Child Performance Licence

What is a Child Performance Licence ?

A child performance licence is a government requirement that affects children who perform in TV, Theatre, Modelling or paid Sporting Events and are under the compulsory school leaving age, in England, Scotland and Wales.

The production company involved must apply for the Child Performance Licence and can face fines if they use unlicensed children.
A child performance licence is issued by your local education authority for the area your child lives in and not the area their school is located in (if this is different).

A licence is not required for children performing in a production produced by their full time academic school.
The licence is there to protect children by restricting the hours a child can be present at a performance location, the hours they can work and the amount of breaks they should have. It also requires the production company to provide a suitable chaperone for your child and to provide tutoring when the child is working during school terms.

Children require a licence even if they are not being paid to perform IF the audience are paying to watch the performance. There are only two exceptions to this rule.

  1.  If the child(ren) involved have not taken part in other performances for more than 3 days in the preceding 6 months AND they do not require any absence from school (and are not being paid).
  2. If the organisation responsible for the production has been granted an exemption by the local council to enable them to engage in amateur performances without the need to apply for a separate licence for each child. This is known as a Body of Persons Approval.

These are normally issued to Youth Organisations, Amateur Drama Societies, Dance Schools etc, and again require that the children are not paid and do not require any absence from school.

The current regulations for performing children are covered by The Children and Young Persons Act 1963' and 'The Children (Performances) Regulations 1968'. These acts can often be interpreted slightly differently by the individual councils and have resulted in children becoming victims of a "postcode lottery" where some councils offer far more flexible licence arrangements than others.

For many years some councils offered a "6 months Open Licence" to their children which allowed the child to perform a certain amount of days within that 6 month period, without having to apply for individual licences for each job. This effectively meant that the child could undertake professional work immediately and that the council simply had to be notified, normally by email, of the details / dates.
However other councils insisted on individual licence applications requiring anything from 7 days to 28 days notice to grant the licence.

This often made is impossible for the required paperwork to be issued in time for the child to perform and child acting agents would actively seek talented children who lived in Open Licence areas to put forward for TV and Film work.

Fortunately most councils have now stopped issuing an Open Licence to individual children and most councils can normally offer a licence within 7 - 14 days of receiving the required paperwork.

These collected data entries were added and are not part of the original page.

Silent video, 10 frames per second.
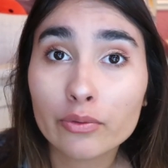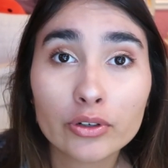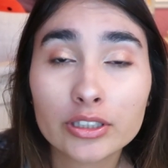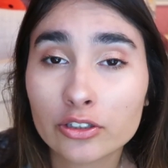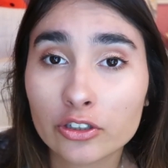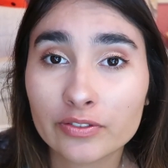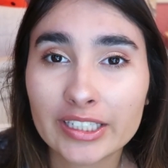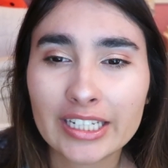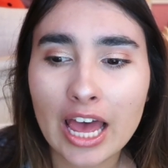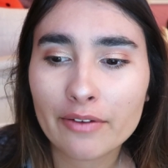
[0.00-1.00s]
everyone's
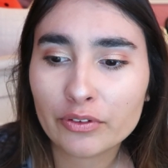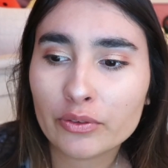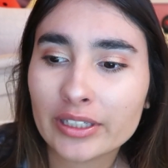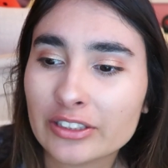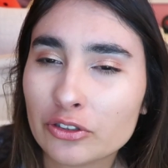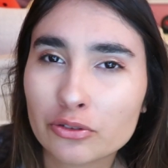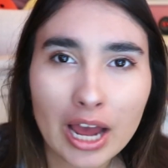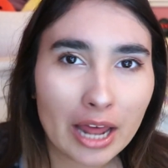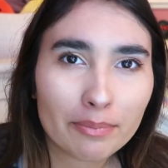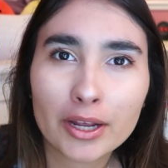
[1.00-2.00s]
nervous, everyone's
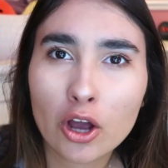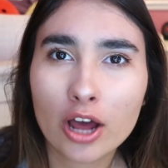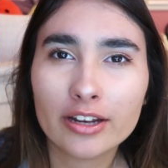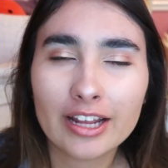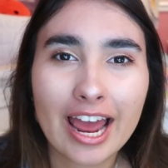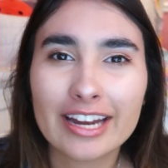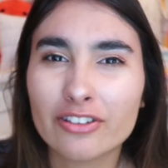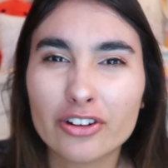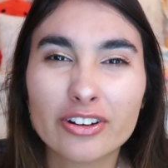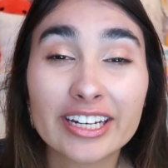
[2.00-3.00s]
grasping onto any
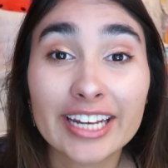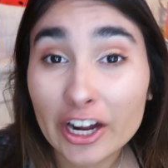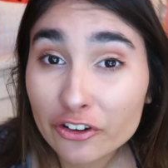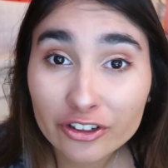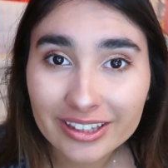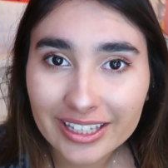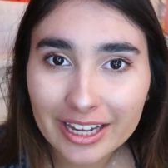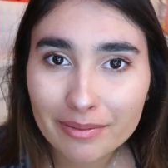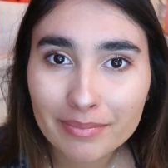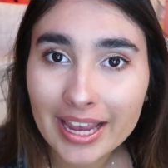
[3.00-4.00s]
little connections
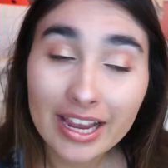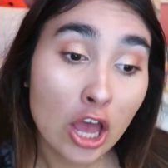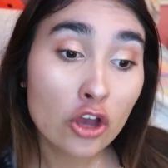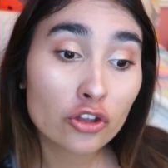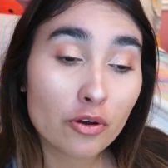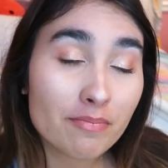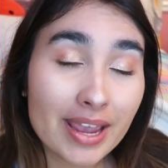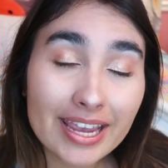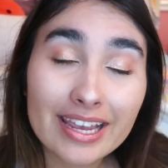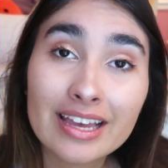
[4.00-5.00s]
they can make. So
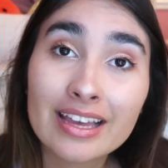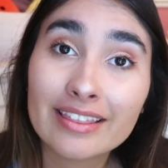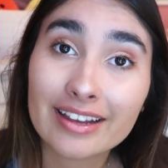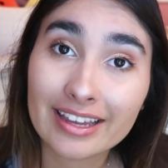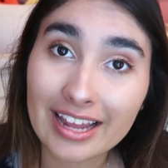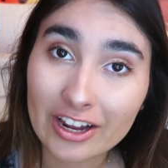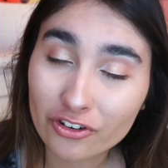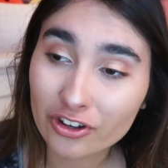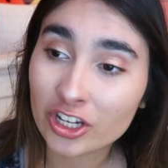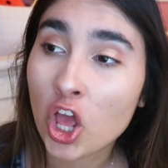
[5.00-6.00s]
make the
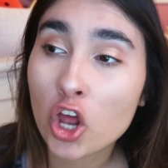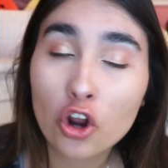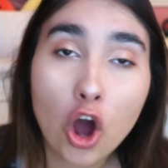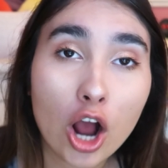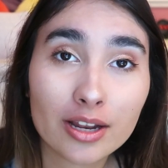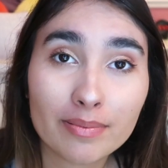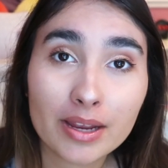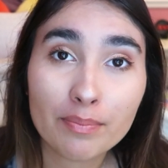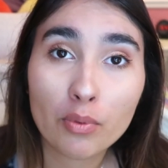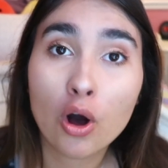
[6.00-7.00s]
connection, talk to
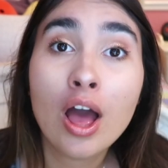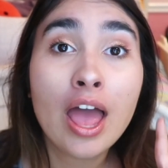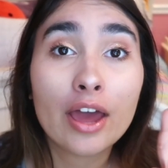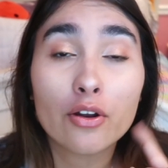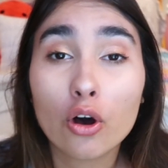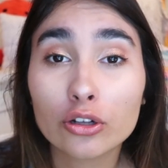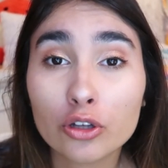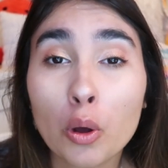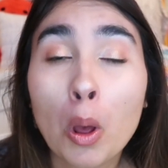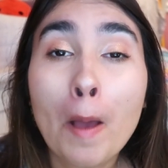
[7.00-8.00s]
people, and
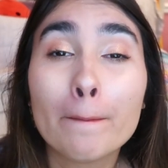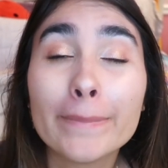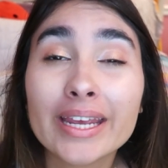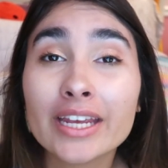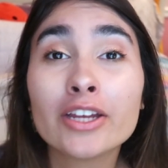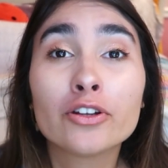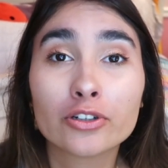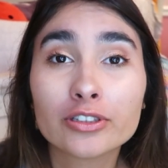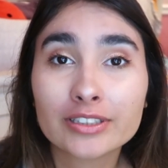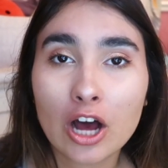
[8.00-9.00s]
also be
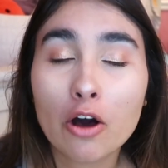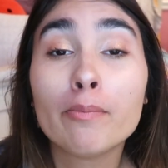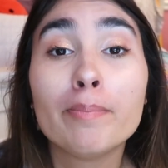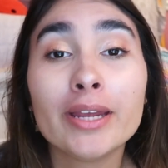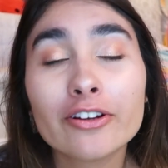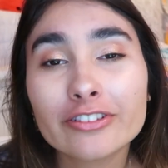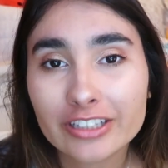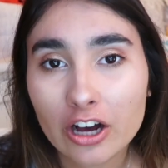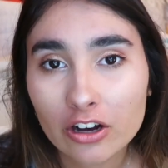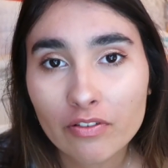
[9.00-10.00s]
yourself. Be
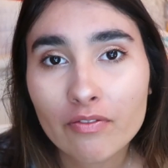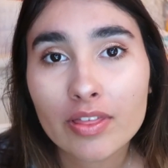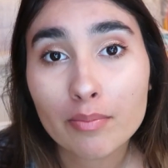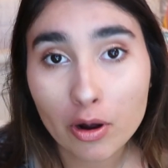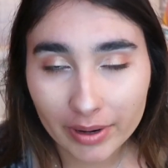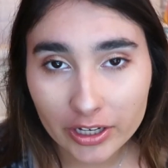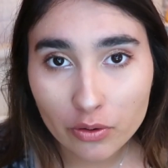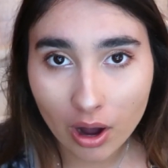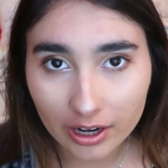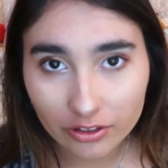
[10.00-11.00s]
yourself from the moment
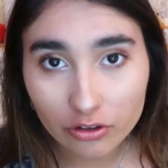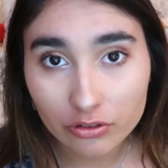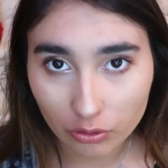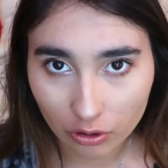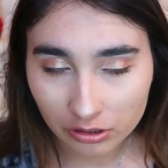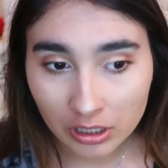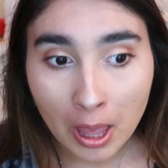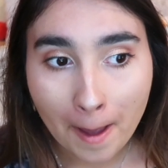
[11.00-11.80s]
you walk in those doors,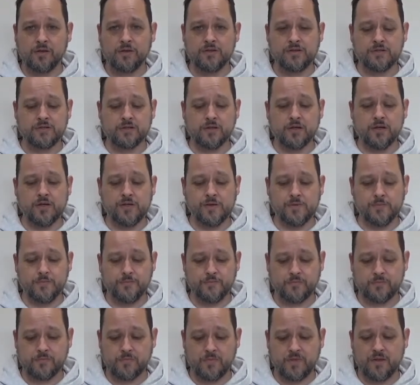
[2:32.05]
So
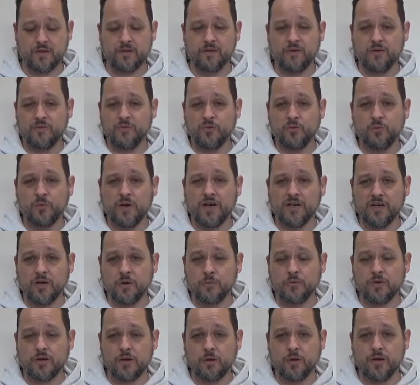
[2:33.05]
I thought, why
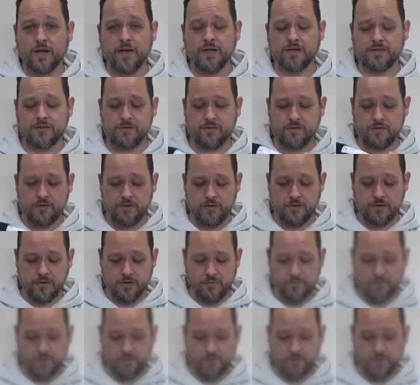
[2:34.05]
not, we'll go ahead and we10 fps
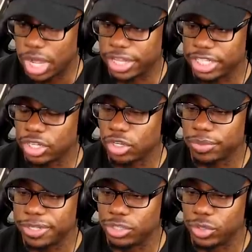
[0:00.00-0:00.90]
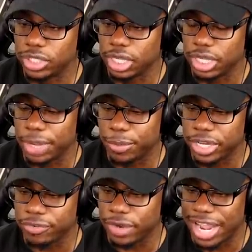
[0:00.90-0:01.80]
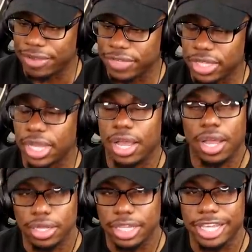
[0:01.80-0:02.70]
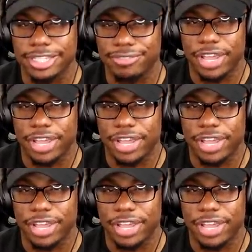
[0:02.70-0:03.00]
Wow, they turned him into a celebrity for having the ugliestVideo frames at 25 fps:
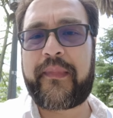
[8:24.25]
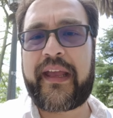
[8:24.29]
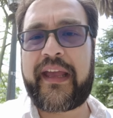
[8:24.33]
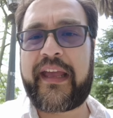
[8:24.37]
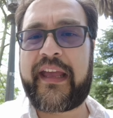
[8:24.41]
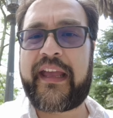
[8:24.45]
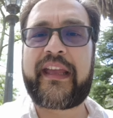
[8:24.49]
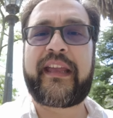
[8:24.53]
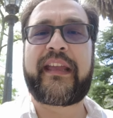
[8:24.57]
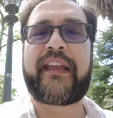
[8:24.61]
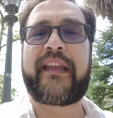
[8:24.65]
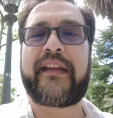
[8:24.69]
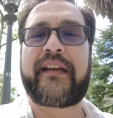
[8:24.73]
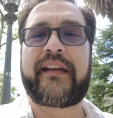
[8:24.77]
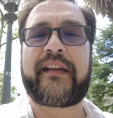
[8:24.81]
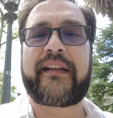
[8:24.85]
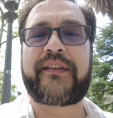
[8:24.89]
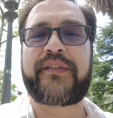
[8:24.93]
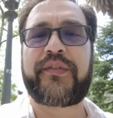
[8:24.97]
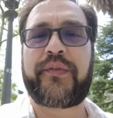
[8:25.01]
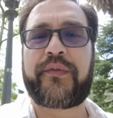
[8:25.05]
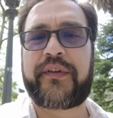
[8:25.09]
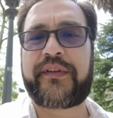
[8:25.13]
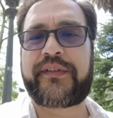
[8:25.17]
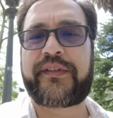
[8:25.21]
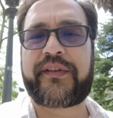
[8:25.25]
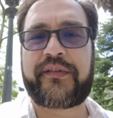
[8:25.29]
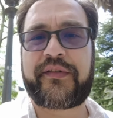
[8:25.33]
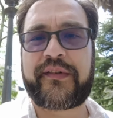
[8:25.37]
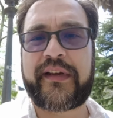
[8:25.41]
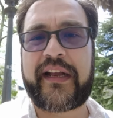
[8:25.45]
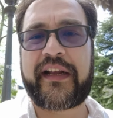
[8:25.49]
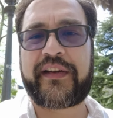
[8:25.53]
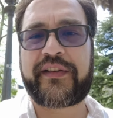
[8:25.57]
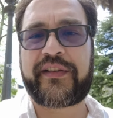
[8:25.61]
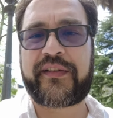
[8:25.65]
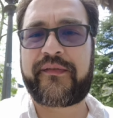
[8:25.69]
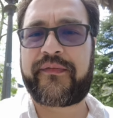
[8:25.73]
a uh, tourist
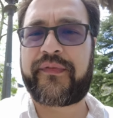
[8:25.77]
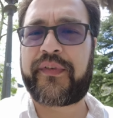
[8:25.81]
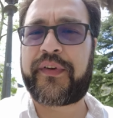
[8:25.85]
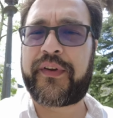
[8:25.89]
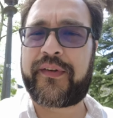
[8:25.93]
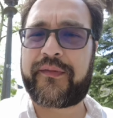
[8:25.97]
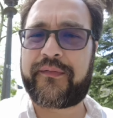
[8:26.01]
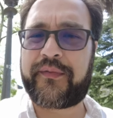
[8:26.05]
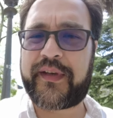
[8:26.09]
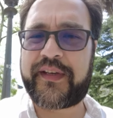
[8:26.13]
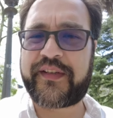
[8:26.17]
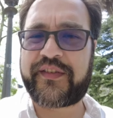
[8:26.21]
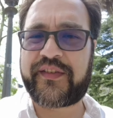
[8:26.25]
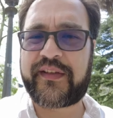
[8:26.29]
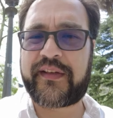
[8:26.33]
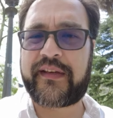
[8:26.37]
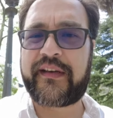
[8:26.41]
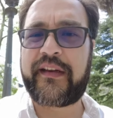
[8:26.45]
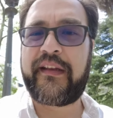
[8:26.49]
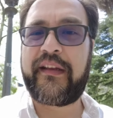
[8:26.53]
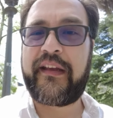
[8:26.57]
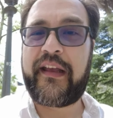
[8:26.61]
attraction, for good reason,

If you have a performing child and are considering professional performance opportunities for them (or are looking into applying for an acting agent for them) then you would be advised to contact the Performing Licence Co-ordinator at your local council to ascertain their application requirements.

Filming opportunities can often be very short notice and therefore it pays to be familiar with your council requirements and contact name.

If a child is working during school term then it's essential that you can get permission from the School Head for their absence. Some councils require a formal letter and others will want to contact the school directly.
It's quite common to find that the Performing Licence Co-ordinator works part time or is the sole person responsible for the licence applications and can therefore be swamped during holiday periods and during Panto season.

A complete application must include:

• Part 1 of the Licence Application (which is completed by the production company)
• Part 2 of the Licence Application (which is completed / signed by the parent)
• Birth certificate for the Child (copy)
• A GP letter stating that the child is medical fit to work (for TV/Stage/Film work) or a Parental letter (for Modelling)
• School Letter - from Head, approving absence from school
• Recent Passport Photo of child

Children who have reached the end of their statutory education do not need require a licence, and this has not been affected by the recent raising of the participation age to 17/18.